At times, when I reconfigure my settings it would work fine at first, then eventually all devices would all connect to California or Singapore it depends there is no pattern of behaviour.

I have tried the below solutions but none seems to work:
updated the merlin firmware.
removed all my open VPN settings and started all over,
tried policy rules strict and non-strict.
placed explicitly /24 block to go to WAN interface on all profiles.

none of the solutions seems to get my router to stay in working condition. it would only work fine few hours into setting it up.
I'd greatly appreciate any comments.

 

[Martineau]

My main issue is after few hours of operating fine. things will go haywire.

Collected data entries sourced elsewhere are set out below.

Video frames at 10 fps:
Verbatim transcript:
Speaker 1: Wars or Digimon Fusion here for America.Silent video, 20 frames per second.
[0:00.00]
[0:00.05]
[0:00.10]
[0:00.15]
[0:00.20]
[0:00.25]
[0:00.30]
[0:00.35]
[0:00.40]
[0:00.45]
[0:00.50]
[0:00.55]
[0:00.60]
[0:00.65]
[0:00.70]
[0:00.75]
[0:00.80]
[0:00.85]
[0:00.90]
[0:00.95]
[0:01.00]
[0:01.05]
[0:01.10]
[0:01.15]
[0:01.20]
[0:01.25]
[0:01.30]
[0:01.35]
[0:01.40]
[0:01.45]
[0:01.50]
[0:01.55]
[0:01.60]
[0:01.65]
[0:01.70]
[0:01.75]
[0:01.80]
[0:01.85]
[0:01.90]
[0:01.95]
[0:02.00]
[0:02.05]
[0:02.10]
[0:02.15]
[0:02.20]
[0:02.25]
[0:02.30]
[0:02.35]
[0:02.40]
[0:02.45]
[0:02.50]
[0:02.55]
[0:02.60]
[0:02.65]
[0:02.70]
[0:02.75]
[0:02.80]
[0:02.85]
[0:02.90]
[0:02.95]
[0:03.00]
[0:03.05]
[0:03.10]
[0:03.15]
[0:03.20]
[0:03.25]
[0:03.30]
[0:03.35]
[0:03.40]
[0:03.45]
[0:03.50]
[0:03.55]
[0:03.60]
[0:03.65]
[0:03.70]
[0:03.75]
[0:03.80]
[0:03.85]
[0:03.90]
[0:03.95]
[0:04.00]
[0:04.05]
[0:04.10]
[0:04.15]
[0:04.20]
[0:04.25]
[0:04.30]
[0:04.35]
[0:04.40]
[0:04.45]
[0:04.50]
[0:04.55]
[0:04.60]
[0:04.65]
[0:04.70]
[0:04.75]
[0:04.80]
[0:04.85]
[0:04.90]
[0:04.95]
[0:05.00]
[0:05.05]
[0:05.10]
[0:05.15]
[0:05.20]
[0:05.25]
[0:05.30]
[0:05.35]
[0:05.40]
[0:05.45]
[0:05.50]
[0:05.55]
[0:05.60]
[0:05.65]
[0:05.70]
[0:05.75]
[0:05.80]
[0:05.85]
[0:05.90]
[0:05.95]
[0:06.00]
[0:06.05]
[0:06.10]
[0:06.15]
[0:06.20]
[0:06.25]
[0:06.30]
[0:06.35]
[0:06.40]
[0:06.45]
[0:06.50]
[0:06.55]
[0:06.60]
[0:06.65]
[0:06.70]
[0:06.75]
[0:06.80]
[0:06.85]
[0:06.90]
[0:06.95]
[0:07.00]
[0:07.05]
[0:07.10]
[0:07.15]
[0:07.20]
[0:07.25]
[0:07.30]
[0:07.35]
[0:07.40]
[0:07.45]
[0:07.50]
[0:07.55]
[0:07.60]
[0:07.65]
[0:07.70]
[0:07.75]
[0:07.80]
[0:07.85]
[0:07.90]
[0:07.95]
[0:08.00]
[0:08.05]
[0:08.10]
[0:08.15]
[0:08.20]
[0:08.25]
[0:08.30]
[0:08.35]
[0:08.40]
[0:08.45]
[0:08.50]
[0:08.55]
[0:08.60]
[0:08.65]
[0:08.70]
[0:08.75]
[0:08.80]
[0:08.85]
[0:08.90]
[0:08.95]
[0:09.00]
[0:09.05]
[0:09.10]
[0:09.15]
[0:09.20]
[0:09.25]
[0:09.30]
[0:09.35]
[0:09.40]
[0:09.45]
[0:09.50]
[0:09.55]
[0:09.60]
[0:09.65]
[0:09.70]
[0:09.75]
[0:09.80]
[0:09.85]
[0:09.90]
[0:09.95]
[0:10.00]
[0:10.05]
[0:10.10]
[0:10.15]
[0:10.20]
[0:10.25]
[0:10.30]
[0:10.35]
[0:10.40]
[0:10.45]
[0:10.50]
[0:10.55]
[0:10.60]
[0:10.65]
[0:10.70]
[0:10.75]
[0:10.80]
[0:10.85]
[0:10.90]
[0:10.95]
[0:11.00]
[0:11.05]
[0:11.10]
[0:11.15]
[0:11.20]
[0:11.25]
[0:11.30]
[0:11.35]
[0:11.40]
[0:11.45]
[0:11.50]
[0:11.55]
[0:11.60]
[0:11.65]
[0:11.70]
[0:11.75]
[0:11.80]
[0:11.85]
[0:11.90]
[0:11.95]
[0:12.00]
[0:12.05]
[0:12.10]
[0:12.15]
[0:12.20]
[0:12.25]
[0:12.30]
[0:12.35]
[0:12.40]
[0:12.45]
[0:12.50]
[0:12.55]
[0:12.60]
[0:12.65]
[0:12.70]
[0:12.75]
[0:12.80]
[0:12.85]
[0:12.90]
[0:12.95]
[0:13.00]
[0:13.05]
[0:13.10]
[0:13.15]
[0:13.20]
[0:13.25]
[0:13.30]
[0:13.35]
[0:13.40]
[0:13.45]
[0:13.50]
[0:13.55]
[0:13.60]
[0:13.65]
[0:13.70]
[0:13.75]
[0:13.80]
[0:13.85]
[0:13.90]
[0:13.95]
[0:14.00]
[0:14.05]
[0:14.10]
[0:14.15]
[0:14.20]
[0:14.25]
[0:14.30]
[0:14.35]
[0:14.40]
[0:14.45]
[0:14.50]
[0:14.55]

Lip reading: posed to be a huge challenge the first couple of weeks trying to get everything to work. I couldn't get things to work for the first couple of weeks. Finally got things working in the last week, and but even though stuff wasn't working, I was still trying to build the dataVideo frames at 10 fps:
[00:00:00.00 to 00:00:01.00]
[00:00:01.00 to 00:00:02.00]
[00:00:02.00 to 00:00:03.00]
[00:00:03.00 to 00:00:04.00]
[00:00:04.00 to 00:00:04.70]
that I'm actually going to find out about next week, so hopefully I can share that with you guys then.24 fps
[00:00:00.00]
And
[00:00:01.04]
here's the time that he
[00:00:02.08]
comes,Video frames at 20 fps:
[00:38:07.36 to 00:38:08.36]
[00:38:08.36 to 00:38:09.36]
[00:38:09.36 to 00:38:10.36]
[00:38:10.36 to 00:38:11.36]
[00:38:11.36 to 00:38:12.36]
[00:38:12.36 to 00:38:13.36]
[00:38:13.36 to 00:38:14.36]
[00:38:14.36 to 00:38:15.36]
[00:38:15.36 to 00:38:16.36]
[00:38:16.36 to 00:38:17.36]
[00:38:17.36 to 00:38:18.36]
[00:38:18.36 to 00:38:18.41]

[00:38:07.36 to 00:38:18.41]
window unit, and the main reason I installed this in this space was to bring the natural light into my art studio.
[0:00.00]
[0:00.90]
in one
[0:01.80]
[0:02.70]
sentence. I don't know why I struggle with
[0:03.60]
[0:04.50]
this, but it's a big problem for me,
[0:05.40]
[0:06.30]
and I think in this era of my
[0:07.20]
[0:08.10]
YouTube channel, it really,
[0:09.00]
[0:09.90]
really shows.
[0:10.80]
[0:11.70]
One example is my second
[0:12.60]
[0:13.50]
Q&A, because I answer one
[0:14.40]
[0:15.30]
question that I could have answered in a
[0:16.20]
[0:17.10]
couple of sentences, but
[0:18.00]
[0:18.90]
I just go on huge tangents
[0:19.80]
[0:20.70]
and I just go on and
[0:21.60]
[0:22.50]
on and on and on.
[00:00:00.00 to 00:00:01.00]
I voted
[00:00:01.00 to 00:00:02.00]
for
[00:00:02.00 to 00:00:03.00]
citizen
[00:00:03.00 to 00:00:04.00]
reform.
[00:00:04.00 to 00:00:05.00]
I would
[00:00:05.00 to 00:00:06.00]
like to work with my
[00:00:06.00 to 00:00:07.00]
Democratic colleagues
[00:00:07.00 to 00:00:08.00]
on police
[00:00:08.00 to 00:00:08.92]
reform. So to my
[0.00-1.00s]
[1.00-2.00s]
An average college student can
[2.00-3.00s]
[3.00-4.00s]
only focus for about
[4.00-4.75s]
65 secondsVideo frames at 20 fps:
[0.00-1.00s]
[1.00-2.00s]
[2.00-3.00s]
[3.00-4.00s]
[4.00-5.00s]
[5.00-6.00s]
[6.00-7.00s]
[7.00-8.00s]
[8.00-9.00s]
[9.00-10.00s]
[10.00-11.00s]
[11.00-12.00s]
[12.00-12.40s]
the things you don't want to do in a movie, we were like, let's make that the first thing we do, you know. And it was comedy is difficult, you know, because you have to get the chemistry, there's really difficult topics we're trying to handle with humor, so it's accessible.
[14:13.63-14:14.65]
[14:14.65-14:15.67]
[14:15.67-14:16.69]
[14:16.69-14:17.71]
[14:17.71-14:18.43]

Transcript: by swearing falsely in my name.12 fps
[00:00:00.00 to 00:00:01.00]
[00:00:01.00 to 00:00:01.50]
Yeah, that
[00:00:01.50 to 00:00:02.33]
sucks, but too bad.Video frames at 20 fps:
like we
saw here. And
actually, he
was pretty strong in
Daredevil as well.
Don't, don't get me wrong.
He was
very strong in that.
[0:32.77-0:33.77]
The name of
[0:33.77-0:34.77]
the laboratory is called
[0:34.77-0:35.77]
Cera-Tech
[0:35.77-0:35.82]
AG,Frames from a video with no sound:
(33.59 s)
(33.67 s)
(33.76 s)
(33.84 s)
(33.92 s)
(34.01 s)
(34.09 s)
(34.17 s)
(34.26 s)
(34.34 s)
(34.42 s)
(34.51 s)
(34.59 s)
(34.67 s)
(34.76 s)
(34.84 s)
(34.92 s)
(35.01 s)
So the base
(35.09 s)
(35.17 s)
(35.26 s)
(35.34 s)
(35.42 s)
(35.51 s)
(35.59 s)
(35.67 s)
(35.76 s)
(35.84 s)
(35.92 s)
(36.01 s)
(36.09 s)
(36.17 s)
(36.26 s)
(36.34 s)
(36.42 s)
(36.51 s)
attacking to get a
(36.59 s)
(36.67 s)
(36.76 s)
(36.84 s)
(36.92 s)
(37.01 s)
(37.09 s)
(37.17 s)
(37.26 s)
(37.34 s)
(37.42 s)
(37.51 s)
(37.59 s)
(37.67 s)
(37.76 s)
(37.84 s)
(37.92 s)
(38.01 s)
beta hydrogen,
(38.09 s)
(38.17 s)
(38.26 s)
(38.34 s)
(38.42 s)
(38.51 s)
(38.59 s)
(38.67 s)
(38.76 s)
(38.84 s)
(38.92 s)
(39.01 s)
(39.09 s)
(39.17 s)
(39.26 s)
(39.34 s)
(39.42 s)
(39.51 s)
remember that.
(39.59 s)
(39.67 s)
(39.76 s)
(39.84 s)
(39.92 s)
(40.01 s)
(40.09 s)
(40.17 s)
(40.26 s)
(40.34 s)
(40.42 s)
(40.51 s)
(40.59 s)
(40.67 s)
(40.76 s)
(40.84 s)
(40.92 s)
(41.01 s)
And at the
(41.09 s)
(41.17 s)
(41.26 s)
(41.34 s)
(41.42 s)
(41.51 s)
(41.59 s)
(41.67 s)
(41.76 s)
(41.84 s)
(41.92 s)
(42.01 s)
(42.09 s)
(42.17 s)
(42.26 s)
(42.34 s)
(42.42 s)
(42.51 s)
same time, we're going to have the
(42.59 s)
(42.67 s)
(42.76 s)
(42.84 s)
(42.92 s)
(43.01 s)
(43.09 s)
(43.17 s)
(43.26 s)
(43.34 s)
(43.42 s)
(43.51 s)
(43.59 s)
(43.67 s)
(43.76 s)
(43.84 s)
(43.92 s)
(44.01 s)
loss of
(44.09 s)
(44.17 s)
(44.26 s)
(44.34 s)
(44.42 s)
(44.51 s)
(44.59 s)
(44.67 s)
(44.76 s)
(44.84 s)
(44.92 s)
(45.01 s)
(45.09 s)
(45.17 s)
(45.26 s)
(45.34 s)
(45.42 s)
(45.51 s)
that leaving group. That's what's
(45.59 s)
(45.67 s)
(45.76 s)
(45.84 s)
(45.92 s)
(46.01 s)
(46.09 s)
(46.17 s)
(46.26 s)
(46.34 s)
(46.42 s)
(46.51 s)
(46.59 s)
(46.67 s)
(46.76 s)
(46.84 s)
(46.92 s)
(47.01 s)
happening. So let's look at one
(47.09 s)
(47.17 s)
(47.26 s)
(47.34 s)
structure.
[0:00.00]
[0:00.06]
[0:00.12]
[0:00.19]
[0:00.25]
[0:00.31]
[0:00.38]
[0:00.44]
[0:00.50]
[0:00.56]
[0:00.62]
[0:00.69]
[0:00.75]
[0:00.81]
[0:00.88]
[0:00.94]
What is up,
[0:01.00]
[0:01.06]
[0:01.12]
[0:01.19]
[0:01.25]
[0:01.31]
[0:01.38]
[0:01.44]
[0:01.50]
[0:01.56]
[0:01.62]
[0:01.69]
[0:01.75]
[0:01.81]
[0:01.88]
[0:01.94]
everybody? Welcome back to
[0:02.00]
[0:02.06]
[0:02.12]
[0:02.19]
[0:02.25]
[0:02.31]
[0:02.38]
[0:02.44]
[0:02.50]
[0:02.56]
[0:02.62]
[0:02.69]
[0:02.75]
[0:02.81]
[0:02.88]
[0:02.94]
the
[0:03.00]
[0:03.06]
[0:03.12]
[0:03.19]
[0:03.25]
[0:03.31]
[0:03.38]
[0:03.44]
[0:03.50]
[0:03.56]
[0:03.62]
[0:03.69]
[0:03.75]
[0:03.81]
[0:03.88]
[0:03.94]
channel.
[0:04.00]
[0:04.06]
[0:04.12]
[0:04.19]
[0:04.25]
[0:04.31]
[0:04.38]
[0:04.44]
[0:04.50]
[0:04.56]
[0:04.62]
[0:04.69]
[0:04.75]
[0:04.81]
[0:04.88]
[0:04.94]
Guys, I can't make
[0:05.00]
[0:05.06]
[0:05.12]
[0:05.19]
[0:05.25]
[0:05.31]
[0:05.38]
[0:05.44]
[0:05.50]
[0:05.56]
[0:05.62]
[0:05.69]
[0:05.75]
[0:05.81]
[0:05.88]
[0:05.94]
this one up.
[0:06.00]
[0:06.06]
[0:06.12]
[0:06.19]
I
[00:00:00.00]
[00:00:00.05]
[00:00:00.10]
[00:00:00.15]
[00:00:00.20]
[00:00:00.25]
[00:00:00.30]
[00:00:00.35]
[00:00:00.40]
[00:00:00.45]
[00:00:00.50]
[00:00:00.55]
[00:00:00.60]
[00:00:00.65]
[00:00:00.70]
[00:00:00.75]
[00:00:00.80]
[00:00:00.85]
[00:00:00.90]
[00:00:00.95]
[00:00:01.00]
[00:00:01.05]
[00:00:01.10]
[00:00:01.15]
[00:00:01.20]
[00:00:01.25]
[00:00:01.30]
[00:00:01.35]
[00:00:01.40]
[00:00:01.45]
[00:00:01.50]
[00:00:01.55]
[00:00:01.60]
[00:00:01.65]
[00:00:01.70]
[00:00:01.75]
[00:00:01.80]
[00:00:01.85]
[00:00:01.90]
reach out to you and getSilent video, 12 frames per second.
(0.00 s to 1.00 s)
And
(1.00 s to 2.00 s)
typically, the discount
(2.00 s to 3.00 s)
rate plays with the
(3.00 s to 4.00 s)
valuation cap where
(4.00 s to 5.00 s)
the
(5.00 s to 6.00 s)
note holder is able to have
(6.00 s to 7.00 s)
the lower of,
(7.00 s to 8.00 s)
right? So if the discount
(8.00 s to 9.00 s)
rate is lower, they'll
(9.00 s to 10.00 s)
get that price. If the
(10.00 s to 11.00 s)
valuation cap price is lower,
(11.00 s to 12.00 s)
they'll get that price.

A guest laptop will join California, the MacBook which is supposed to be in HK VPN would join California.
At times, when I reconfigure my settings it would work fine at first, then eventually all devices would all connect to California or Singapore it depends there is no pattern of behaviour.

Usually this is caused by a 'corruption' of the Selective Routing configuration - i.e. the firewall has unexpectedly restarted (due to manual tinkering with QOS or other features in the GUI?) but it depends on the router model/firmware/features enabled etc.

EDIT: 12/02/2018 Code moved to pastebin
You could try this crude debugging/diagnotic ChkVPNConfig script when it fails, or schedule it using cru/cron to track/dump the status of the Selective Routing environment to Syslog.

You may get a clue in finding the issue either in the RPDB rules (less likely though can happen) or the actual individual Selective routing tables (highly likely).